Proof-of-concept exploits for the critical CVE-2022-26134 vulnerability in Atlassian Confluence and Data Center servers are available online. The bug tagged as CVE-2022-26134 is a severe unauthenticated, remote code execution vulnerability that affects all Atlassian Confluence and Data Center 2016 servers after version 1.3.0.

So what if the bug gets into the systems?

Unauthenticated, remote attackers can use successful exploitation to create new admin accounts, run commands, and eventually seize control of the server.

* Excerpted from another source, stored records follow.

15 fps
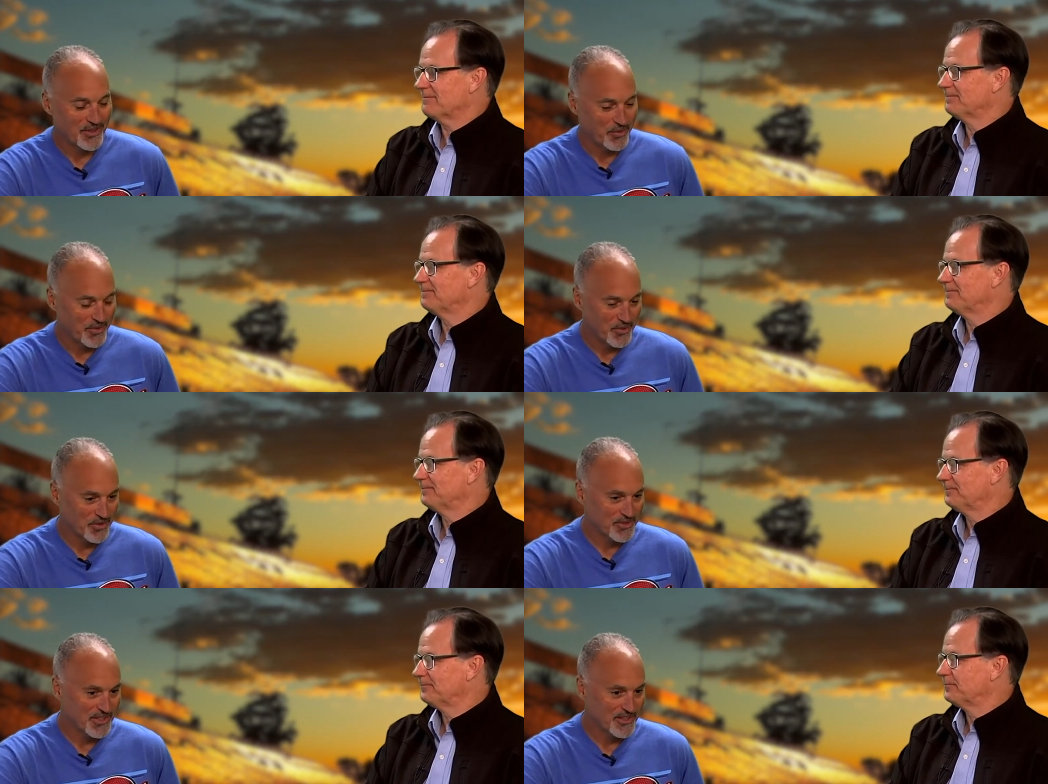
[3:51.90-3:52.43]
Speaker 1: we
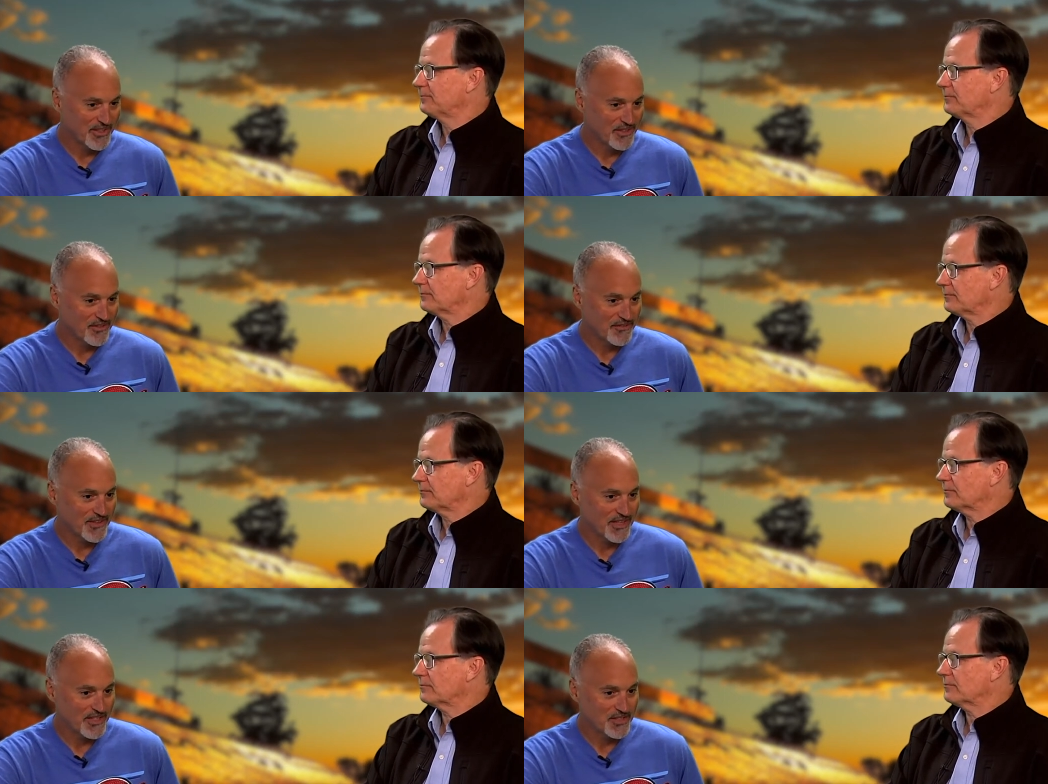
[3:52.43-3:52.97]
rolled into the Eagle
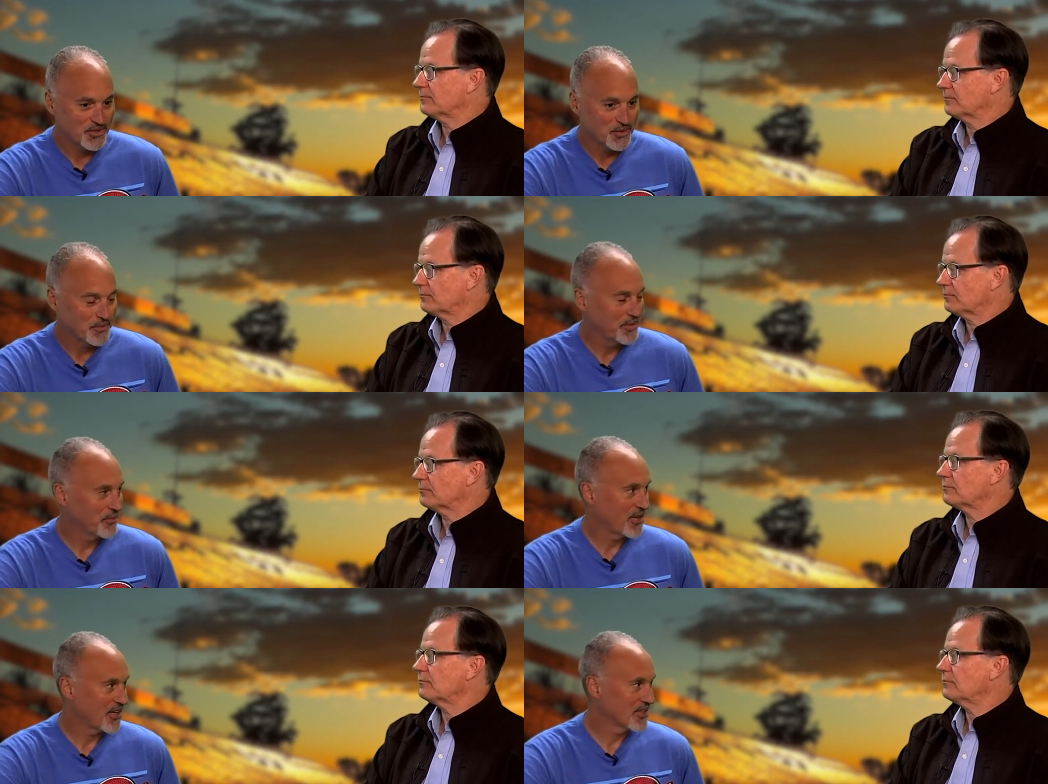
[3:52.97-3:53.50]
Finance UMP
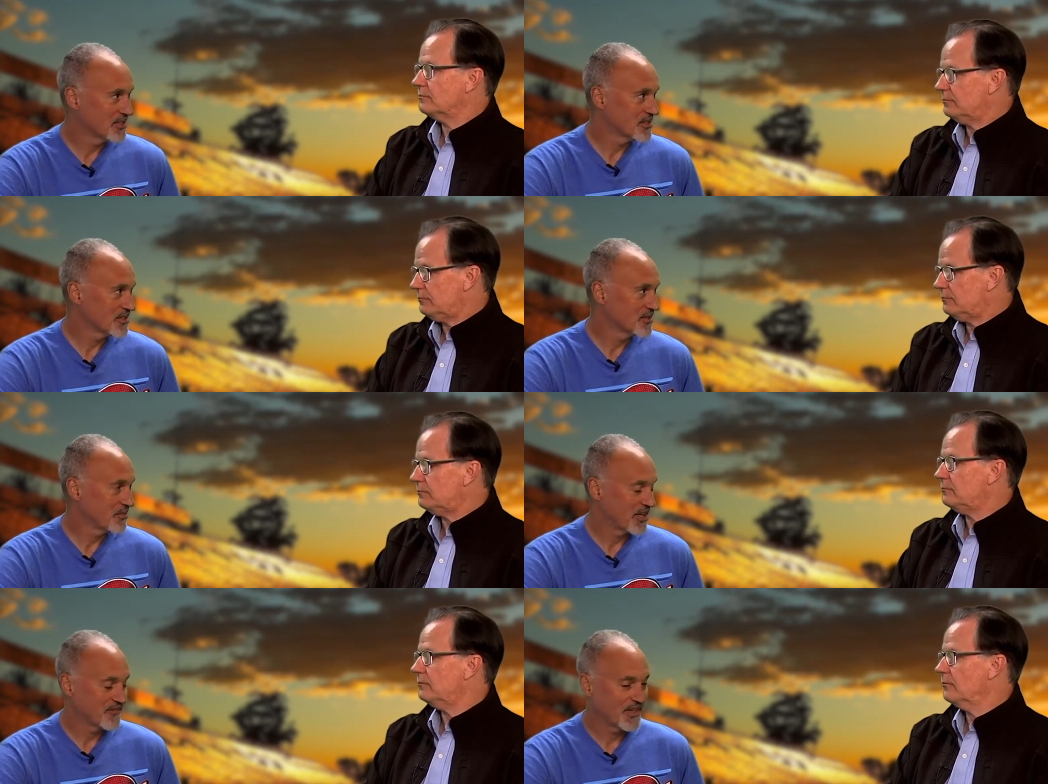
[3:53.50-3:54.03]

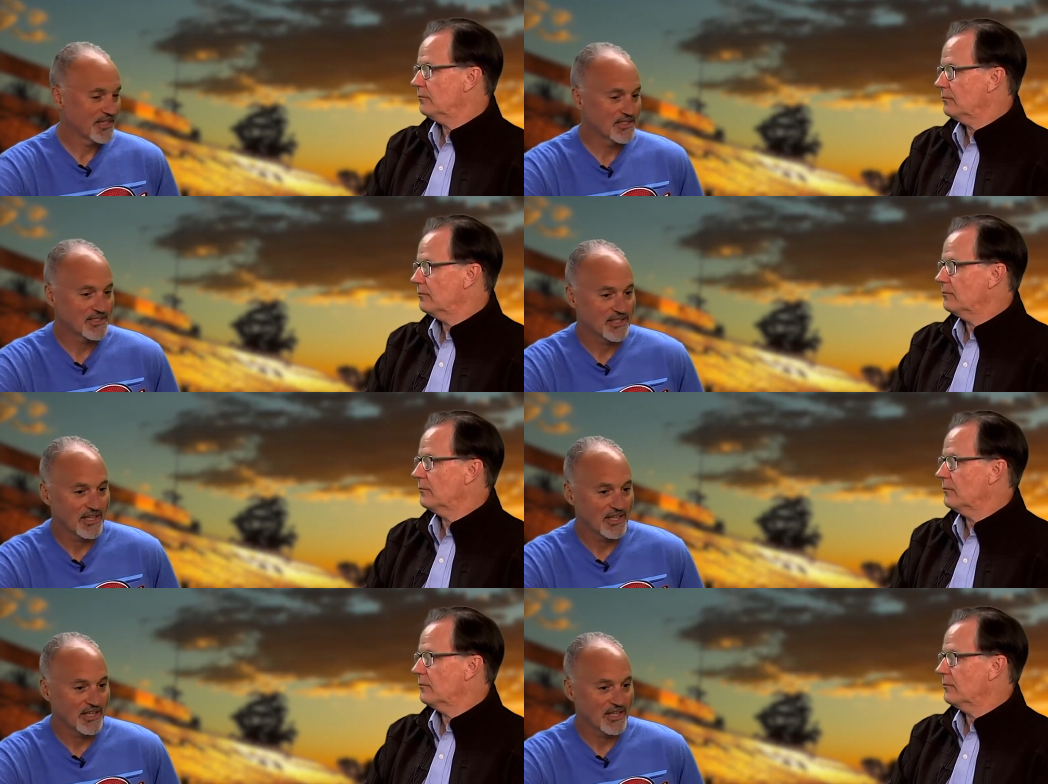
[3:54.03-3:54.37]
Modifieds.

Which systems were compromised?

A proof-of-concept exploit for this flaw was publicly released. The Atlassian vulnerabilities were exploited by 23 different IP addresses, according to researchers.
  • According to a Tweet by Shadowserver, there were roughly 4000 confluence instances available worldwide, the majority in the United States, in exploitation and testing for Atlassian Confluence CVE-2022-26134.
  • Atlassian released a security advisory over the weekend on June 2 about a zero-day vulnerability in all versions of Confluence Server and Data Center that is already being exploited in the wild.

What is CVE-2022-26134?

CVE-2022-26134 is a critical severity vulnerability that can be exploited by a threat actor to execute unauthenticated RCE.
  • In terms of mitigation and prevention, Atlassian's first advice included broad solutions like barring access to the Confluence server and Data Center, but on Friday, June 3, the company published a patch to address the problem.
  • This vulnerability does not affect organisations that use Atlassian Cloud, which can be accessed through

The Impact

The potential harm that a threat actor might inflict to the victim's infrastructure, as with any other RCE vulnerability, can be devastating, and if done correctly, can lead to a total domain takeover.
  • If this vulnerability is successfully exploited, a threat actor can use it to install whatever backdoor, ransomware, information stealer, or remote access tool (RAT) they choose, as well as conduct a high-alert campaign against companies that employ these products.
  • The threat actor can use a specially crafted HTTP request to include the code they want to run on the vulnerable server located in the URI to exploit this issue.

Any solution/recommendation in store?

The defensive approaches could include:
  • Restricting internet access to Confluence Server and Data Center instances.
  • Confluence Server and Data Center instances are disabled.
  • Applying YARA rules can help prevent this kind of assault.
  • Address the front-facing security vendors (IPS/IDS)
  • Patching your confluence servers immediately
Not doing so will ultimately lead to more significant attacks, including ransomware deployment and data theft.